Chief dental officer Barry Cockcroft has welcomed news that NHS dentists have increased the prescription of high concentration toothpaste in their surgeries by 400% since 2006.
Official statistics were released by the NHS Information Centre last week.
The figures also show that the prescription of antibiotics has fallen – particularly the Amoxil sachets and powders (down around 45%) which have long been used as prophylaxis against infective endocarditis prior to dental treatment.
This is subsequent to the revised NICE guidance which recommends that such prophylaxis is unnecessary.
And the CDO maintains this is a clear indication that dentists are changing their practice in response to the NICE guidelines.
He said: ‘We are now seeing a very considerable growth in dentists starting to work in a more preventive way. The use of high concentrated toothpaste in addition to various fluoride varnish schemes is welcome news. I am also pleased to see dentists responding to the NICE guidelines.

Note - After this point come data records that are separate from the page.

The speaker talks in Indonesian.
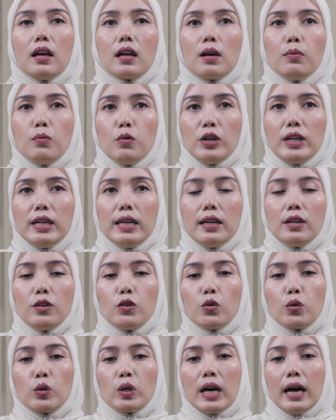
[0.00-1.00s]

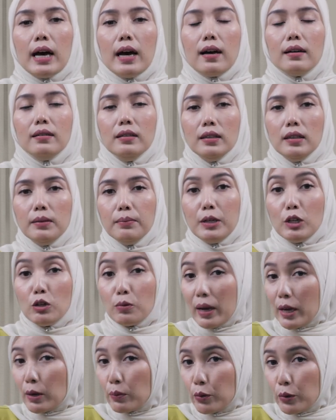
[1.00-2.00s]
Kemudian juga
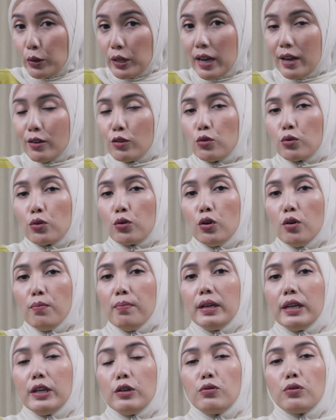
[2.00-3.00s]
Minum air putih yang
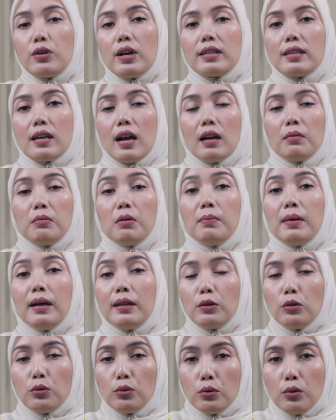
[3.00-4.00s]
cukup ini juga sangat
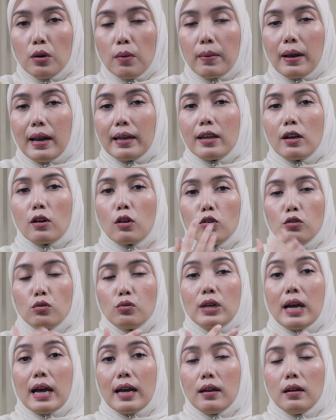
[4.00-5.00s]
membantu apalagi kalau
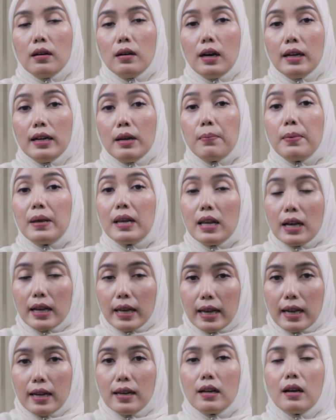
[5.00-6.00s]
sudah ada pilek
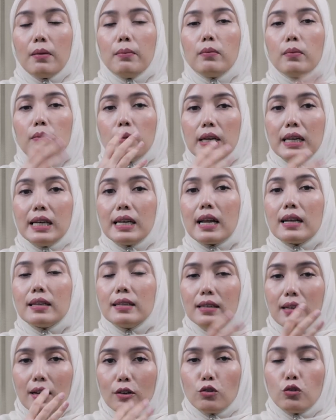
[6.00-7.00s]
ya dengan
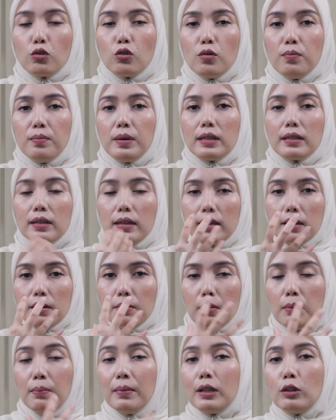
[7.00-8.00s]
hidrasi yang cukup biasanya
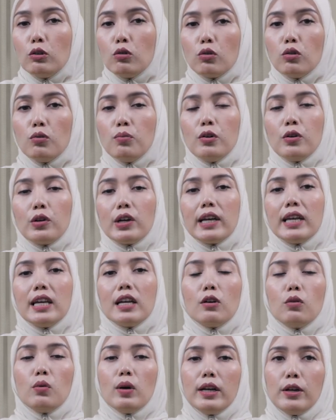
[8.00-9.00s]
membantu untuk
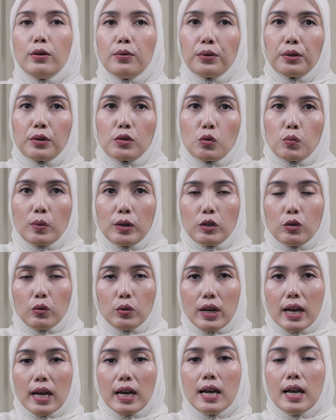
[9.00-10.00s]
mengurangi keluhan hidung tersumbat
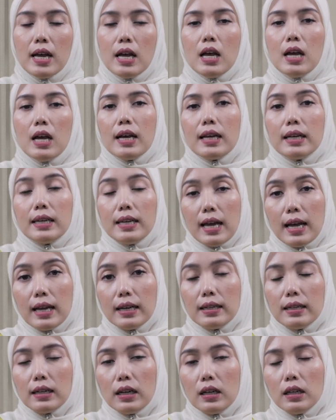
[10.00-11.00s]
juga
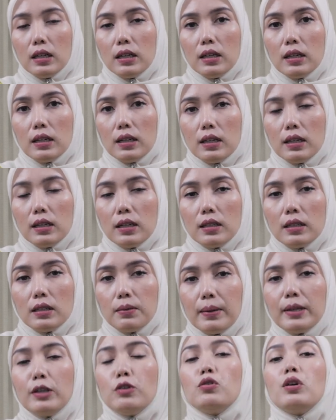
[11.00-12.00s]
dan uh,
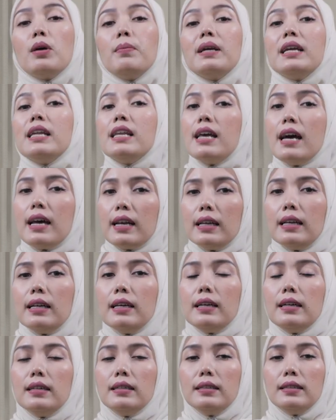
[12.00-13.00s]
sebaiknya juga
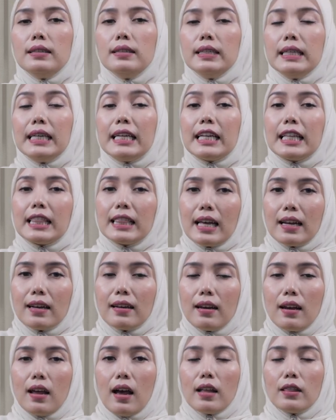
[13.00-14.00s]
menghindari uh,
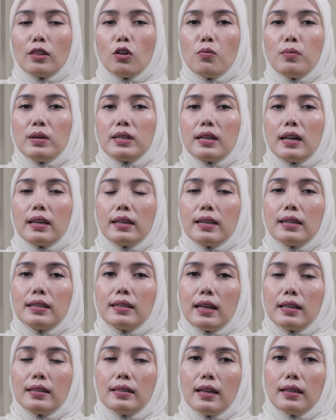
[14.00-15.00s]
iritan atau misalnya
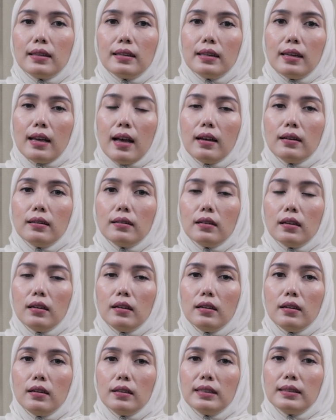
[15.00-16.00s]
zat-zat yang
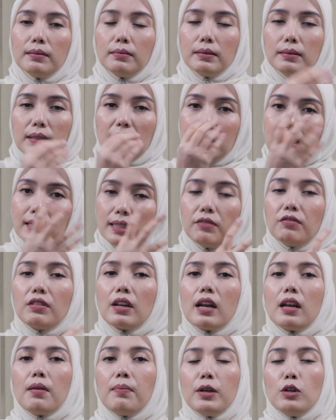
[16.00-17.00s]
uh, sensitif
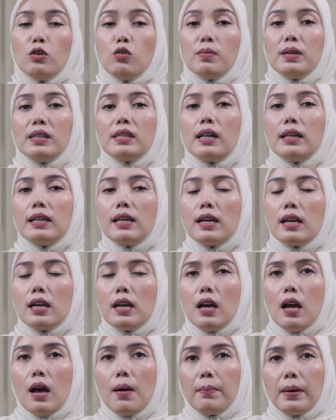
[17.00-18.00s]
terhadap hidung misalnya
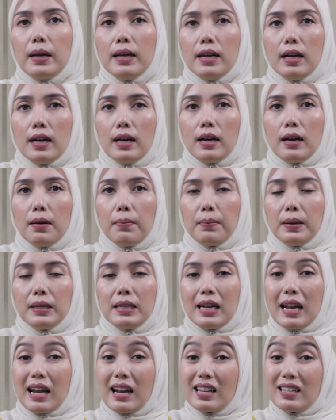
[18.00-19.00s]
pada
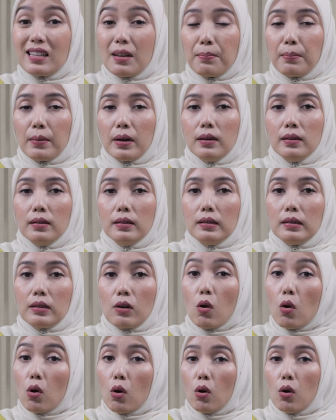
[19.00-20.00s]
pajanan asap e,
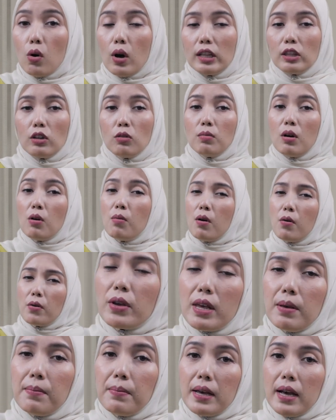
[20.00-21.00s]
rokok atau bau-bau
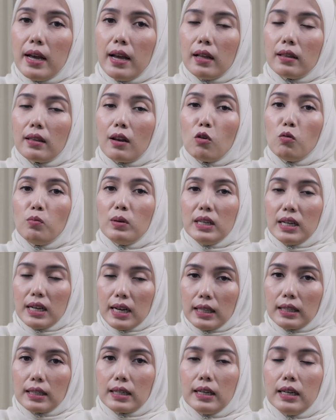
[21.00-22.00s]
kimia yang terlalu
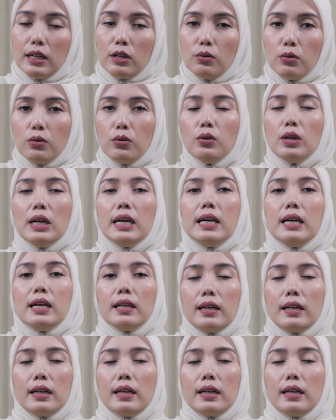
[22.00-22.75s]
menyengat ke hidung.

‘The response to the first publication of the evidence-based toolkit – Delivering better health – was positive. The second edition is going out to every dentist in the country later this month and we hope that they share these practices with the entire team.’
He added: ‘The use of these products is one of the recommendations in the evidence-based prevention toolkit and demonstrates that we are beginning to influence and encourage a more preventive approach to disease management.’
The data is for the calendar year 2008. The prescription of high concentration fluoride toothpaste by dentists rose by 237%, following on from the 139% rise in the previous year.